Please refer to How to Choose and Buy a Mac and its related pages for important background material.
See the Mac Pro Nehalem review for specifics on the March 2009 Mac Pro.
How much memory? PERMALINK
This page assumes that you’ve purchased a Mac Pro for work with digital images, video, sound, etc—if you’re simply browsing the web, working with email (personal or business email), twiddling around with iPhoto, the Mac Pro is overkill—those needs are easily served using an iMac or MacBook with 1GB or 2GB of memory. However, even if your needs are modest, adequate memory is as important on the Mac Mini as on the Mac Pro, so this discussion should still be of use.
Differences between Mac Pro models
While the Mac Pro memory discussed on this page is for the original quad-core Mac Pro, the installation, performance and reliability issues are identical for the 2nd-generation (8-core) Mac Pro.
See the Mac Pro Nehalem review for specifics on the March 2009 Mac Pro.
The 8-core Mac Pro (introduced Jan 2008) includes the latest Intel Xeon processors with larger on-chip caches, and a new top clock speed of 3.2GHz. There is also support for 800MHz memory, up from the 667MHz memory tested for this article in the previous generation Mac Pro. Together, those two improvements raise memory bandwidth significantly, making the performance of 8 cores notably better than before (for the few programs that can exploit 8 cores). Barefeats.com has some testing results on the new memory speed.
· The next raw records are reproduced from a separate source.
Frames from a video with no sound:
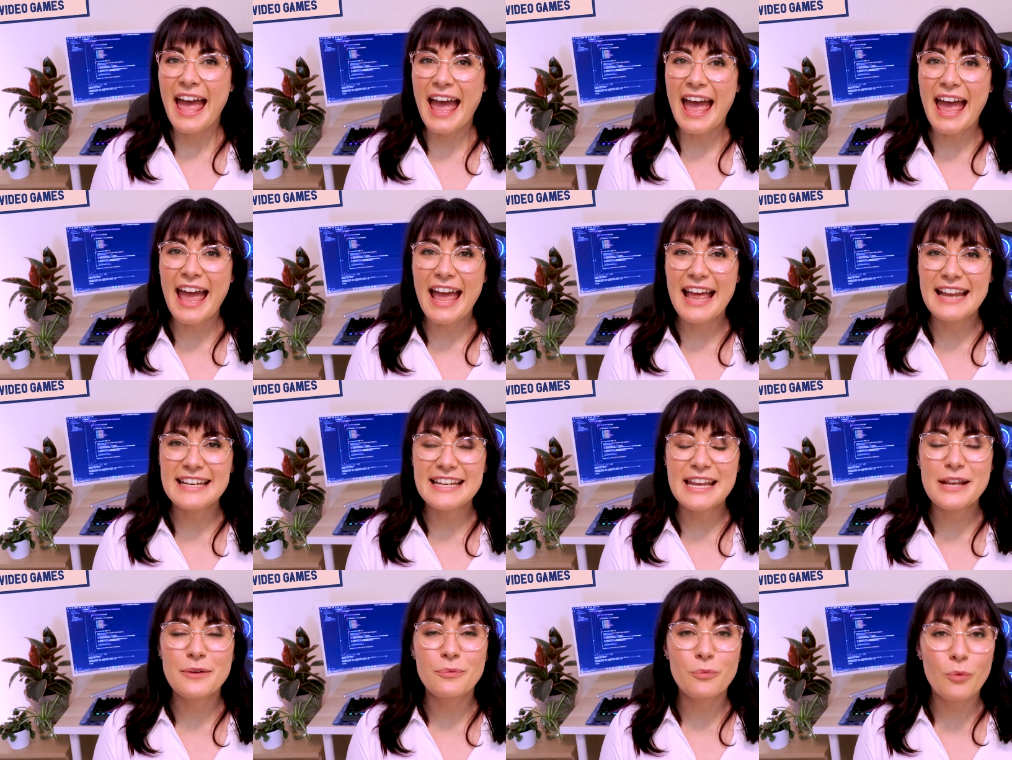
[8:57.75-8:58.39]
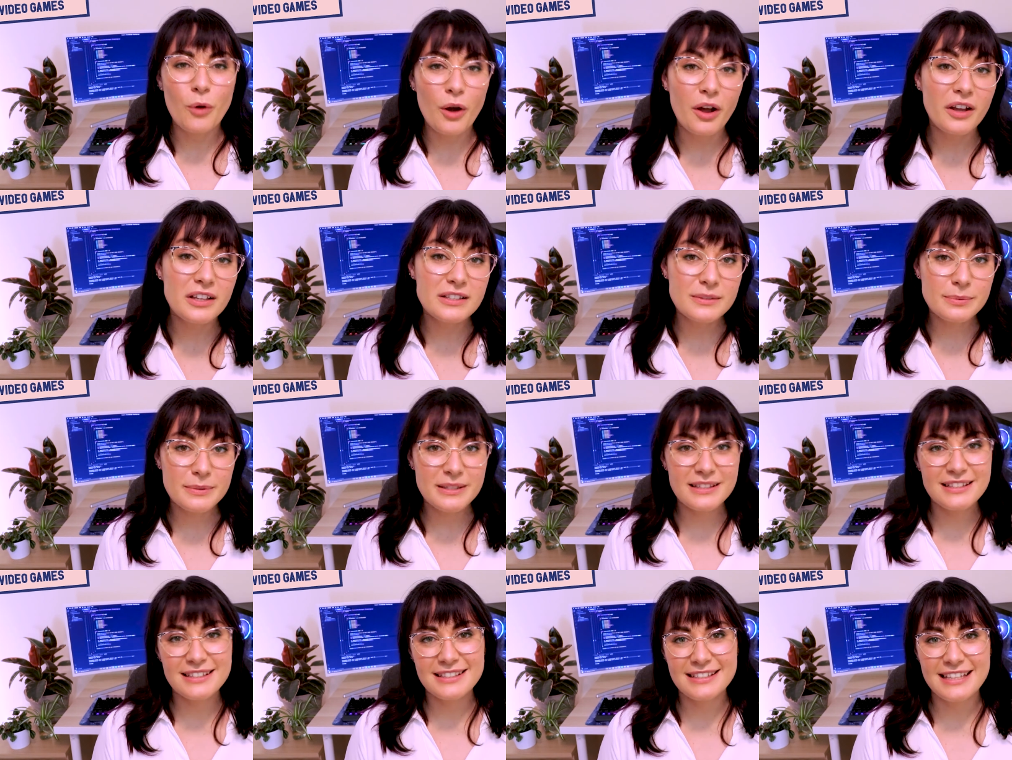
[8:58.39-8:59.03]
and it works
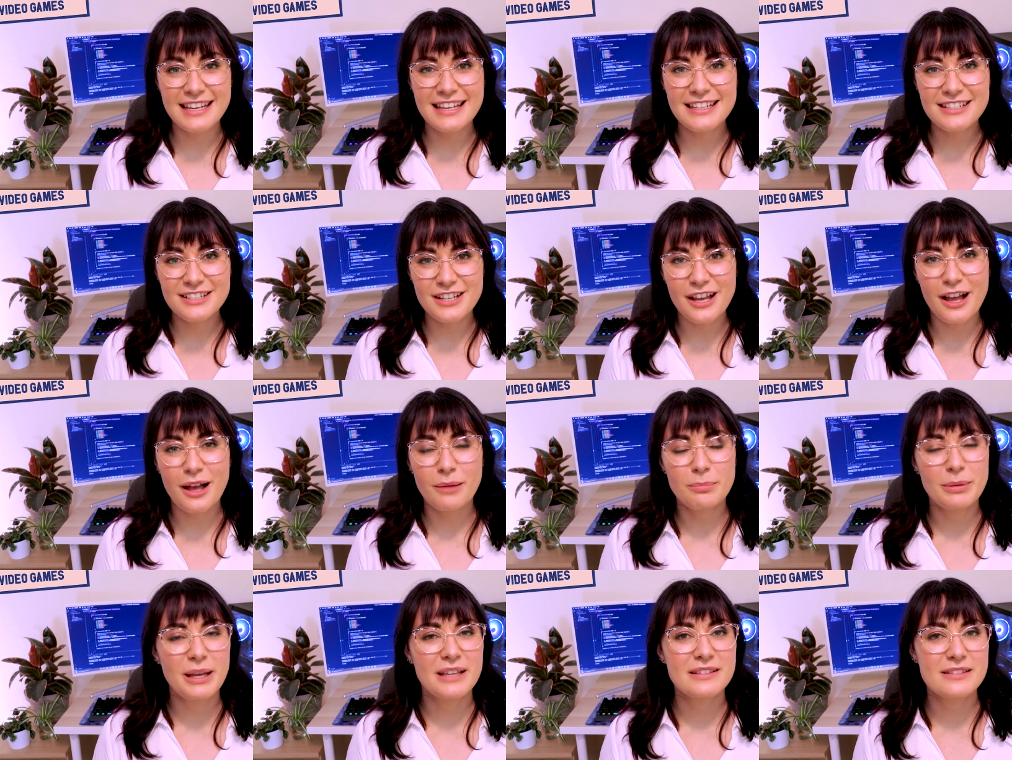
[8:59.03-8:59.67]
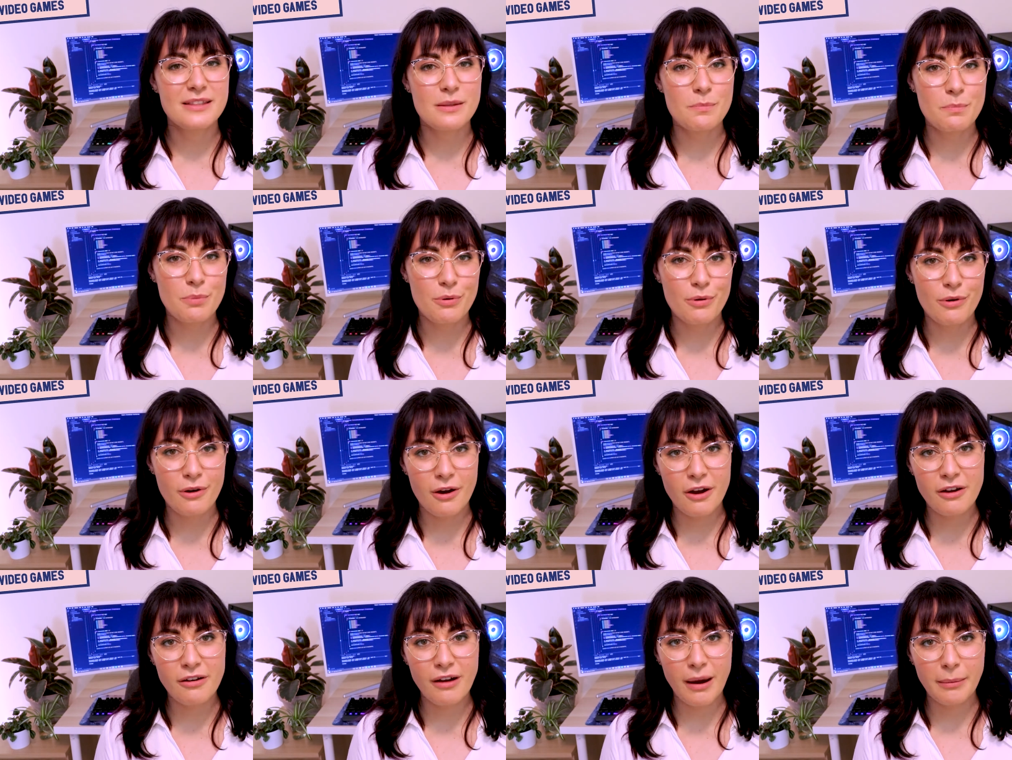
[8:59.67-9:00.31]
with C# as the
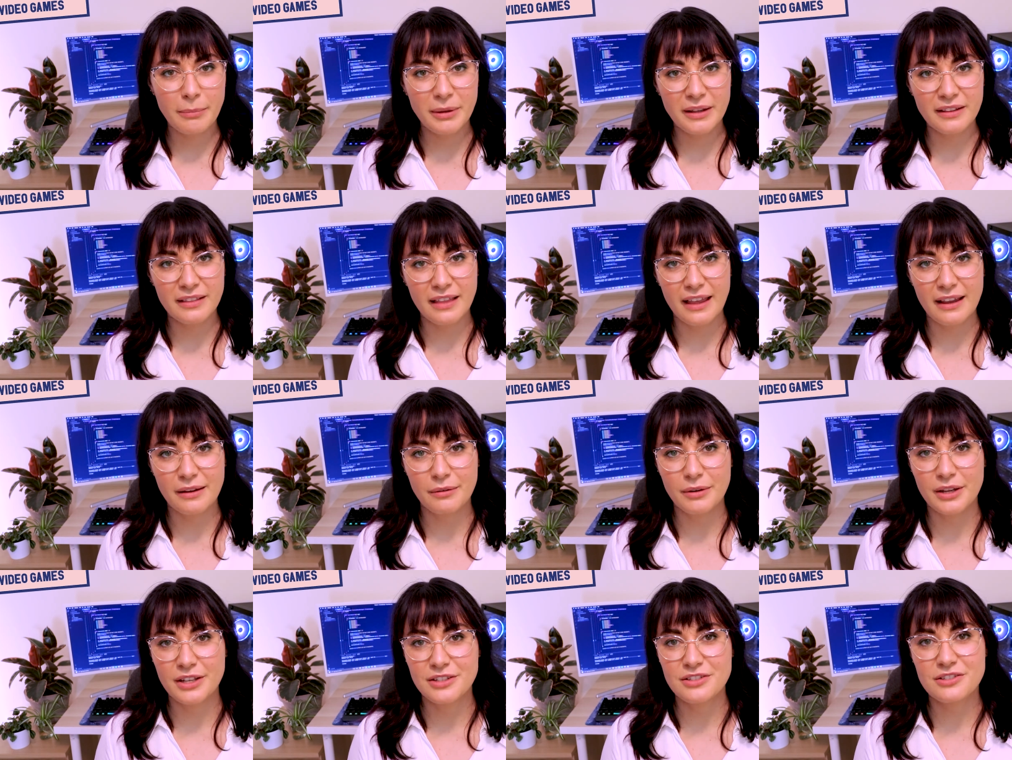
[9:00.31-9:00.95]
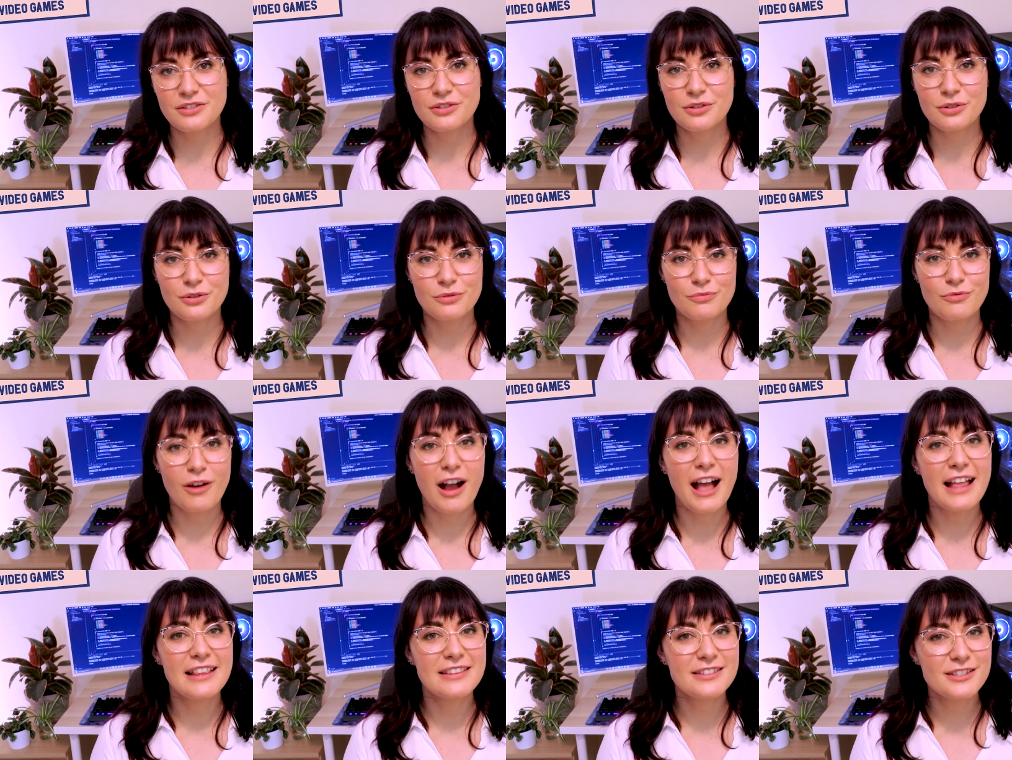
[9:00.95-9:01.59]
programming language to
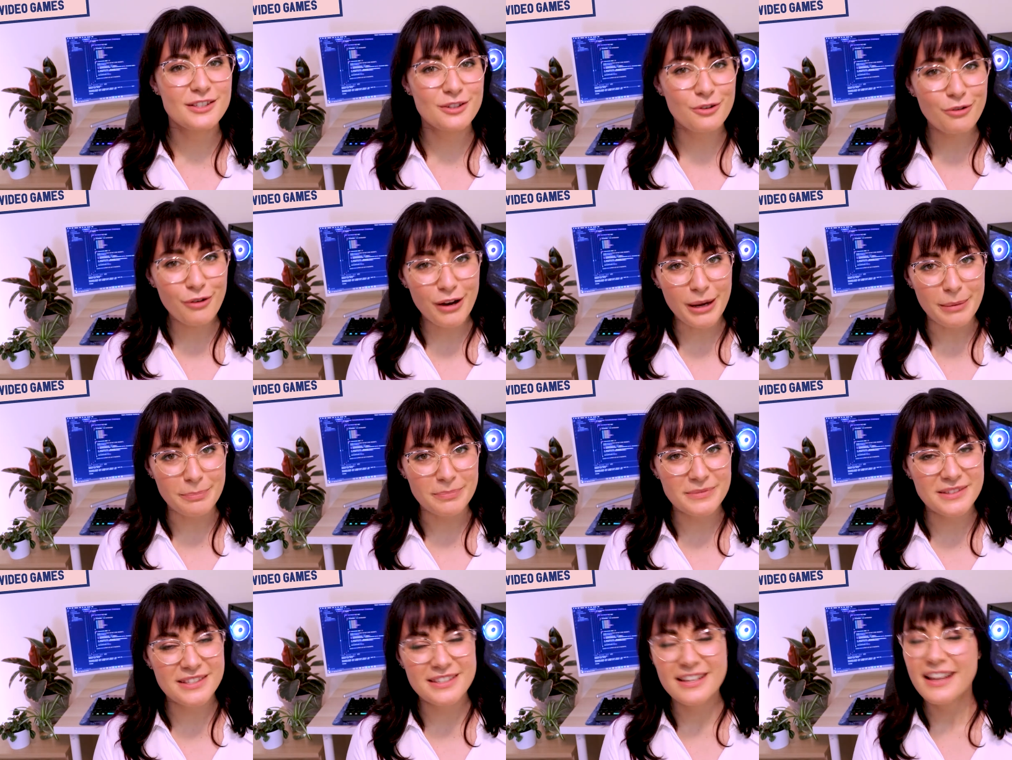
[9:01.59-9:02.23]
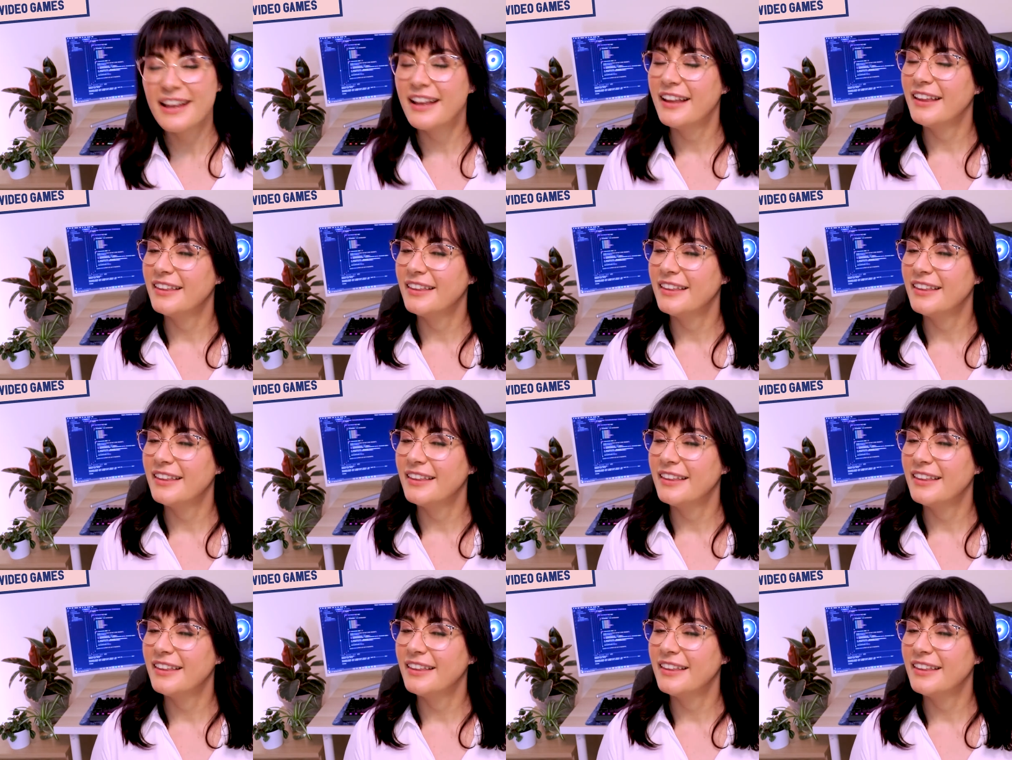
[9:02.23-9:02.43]
write scripts.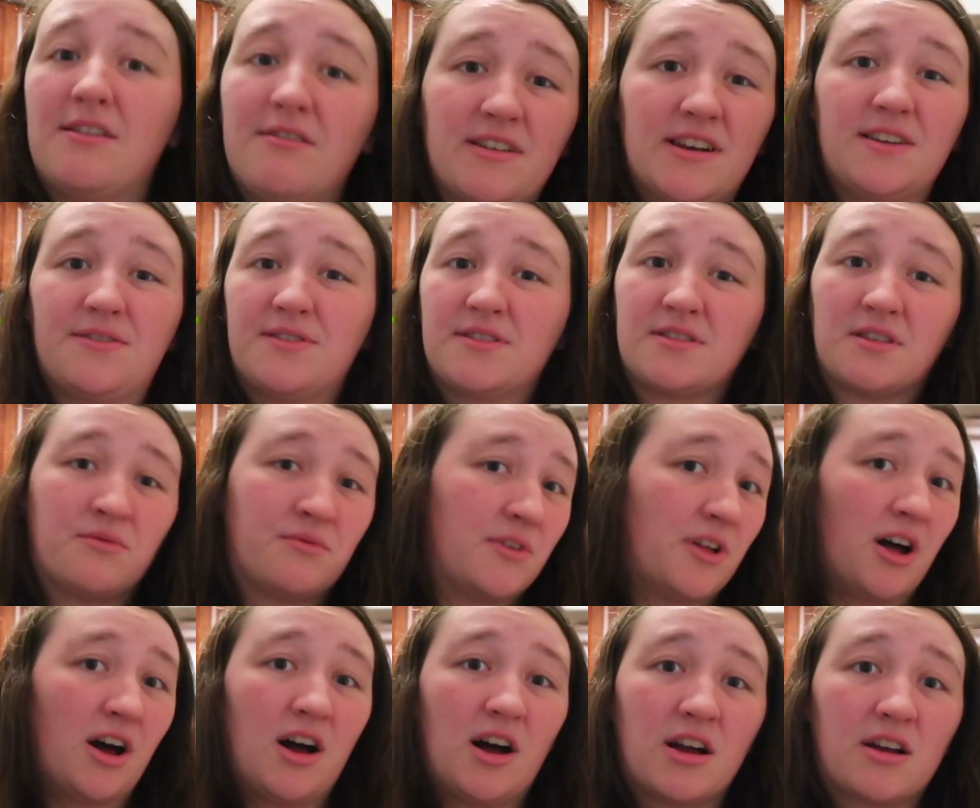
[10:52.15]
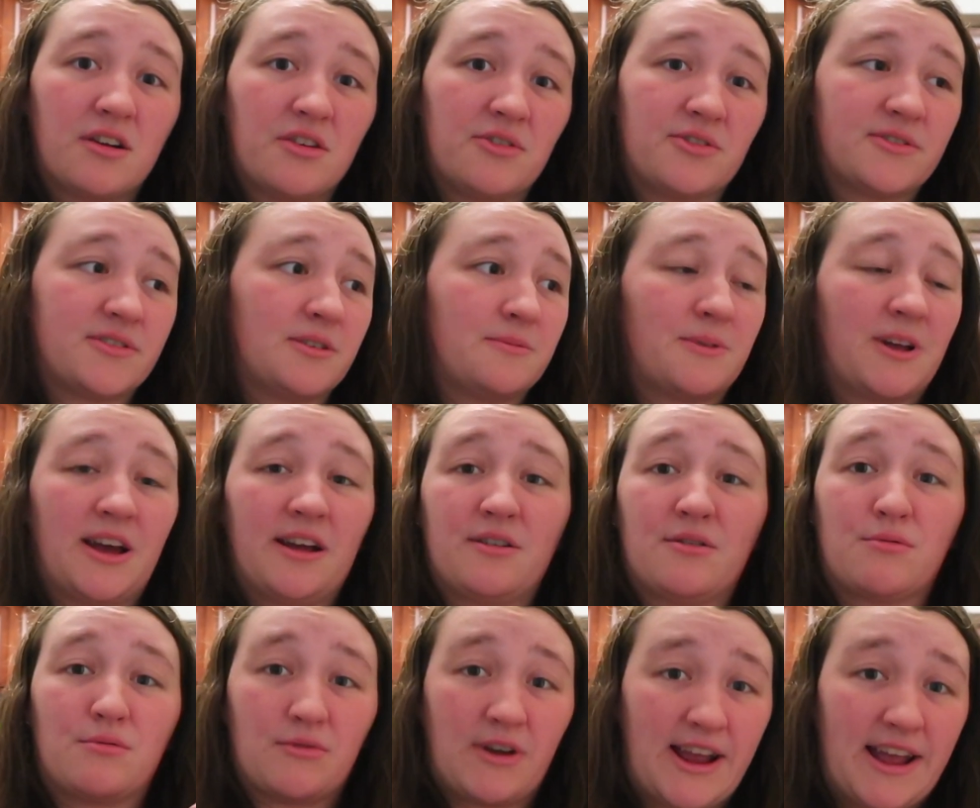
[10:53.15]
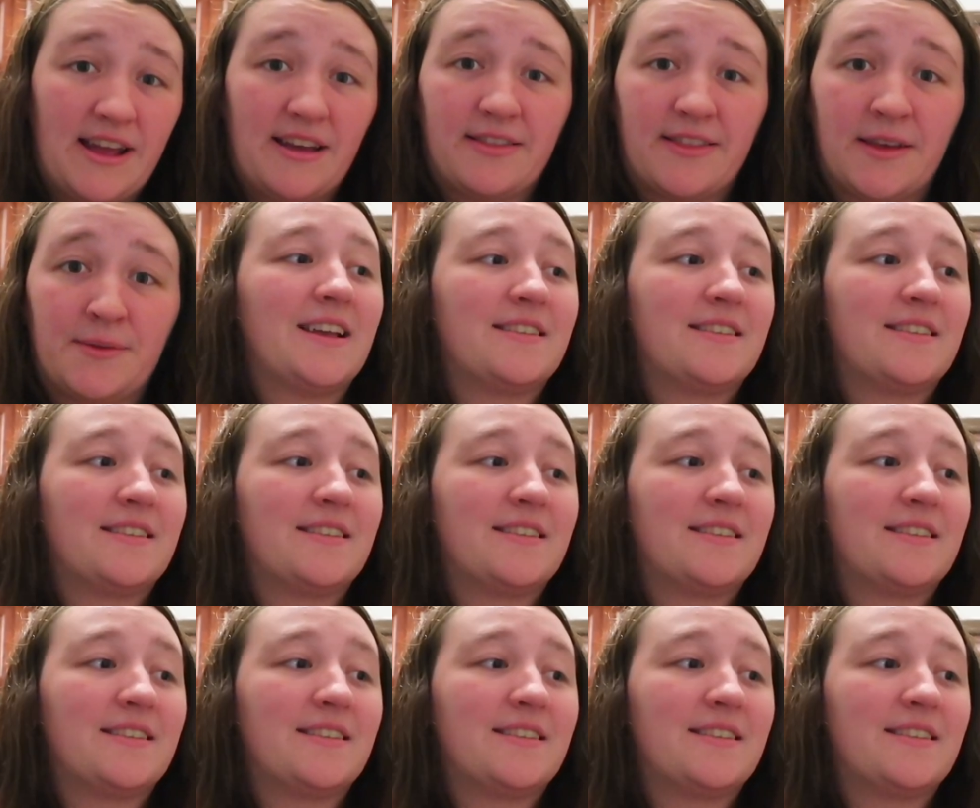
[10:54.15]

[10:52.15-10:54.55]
Even if it's a vlog or some kind of rant,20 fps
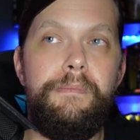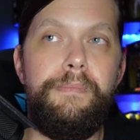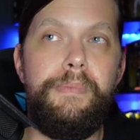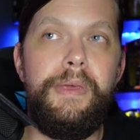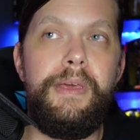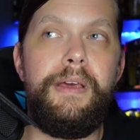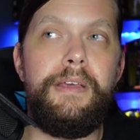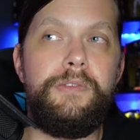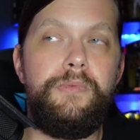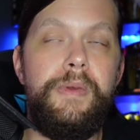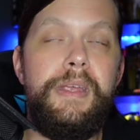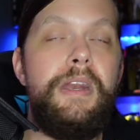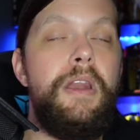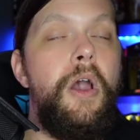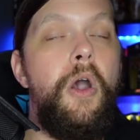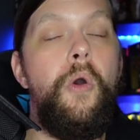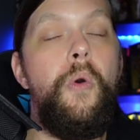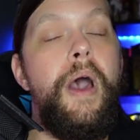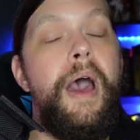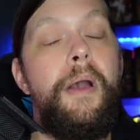because we
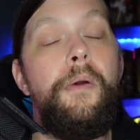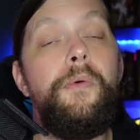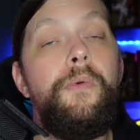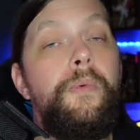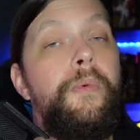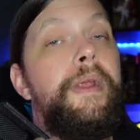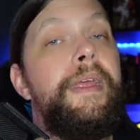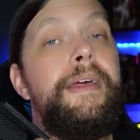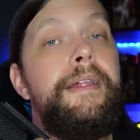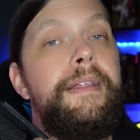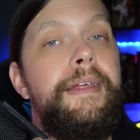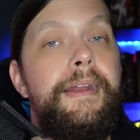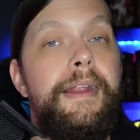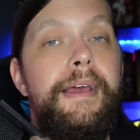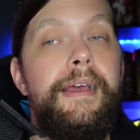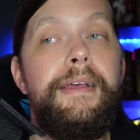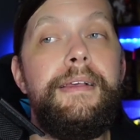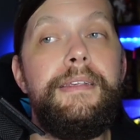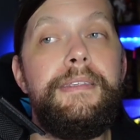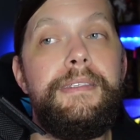know how real it
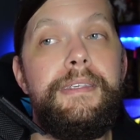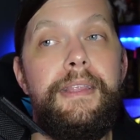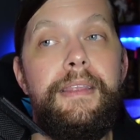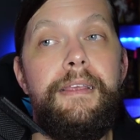is,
Mac OS X uses disk caching (unified buffer cache) to speed up the launching of programs and reading/writing of files. It is highly effective! Caching is unlimited: Photoshop test results show that all available memory in a 32GB Mac Pro can be used!
Launch an application, then quit it, then launch it again. You should find that it starts up considerably faster the 2nd time (assuming you have adequate memory). That’s because Mac OS X retains the application’s code and data in memory even after quitting. Of course, this cannot occur with too little memory, and the responsiveness of your Mac will suffer.
Having “extra” memory of 1-2GB is an excellent investment in improving overall system response, especially if you regularly launch and quit programs, or your programs work with large files.
Although the Mac Pro allows installation of up to 32GB RAM, nearly all applications are still 32-bit, which means they cannot use more than an absolute maximum of 3.5GB (less in practice). This includes programs like Photoshop CS4.
At first glance, this limitation would suggest that having more than 8GB or so of memory would be pointless. However, Photoshop testing with large files disproves this; Mac OS X caching puts extra memory to valuable use on any Mac.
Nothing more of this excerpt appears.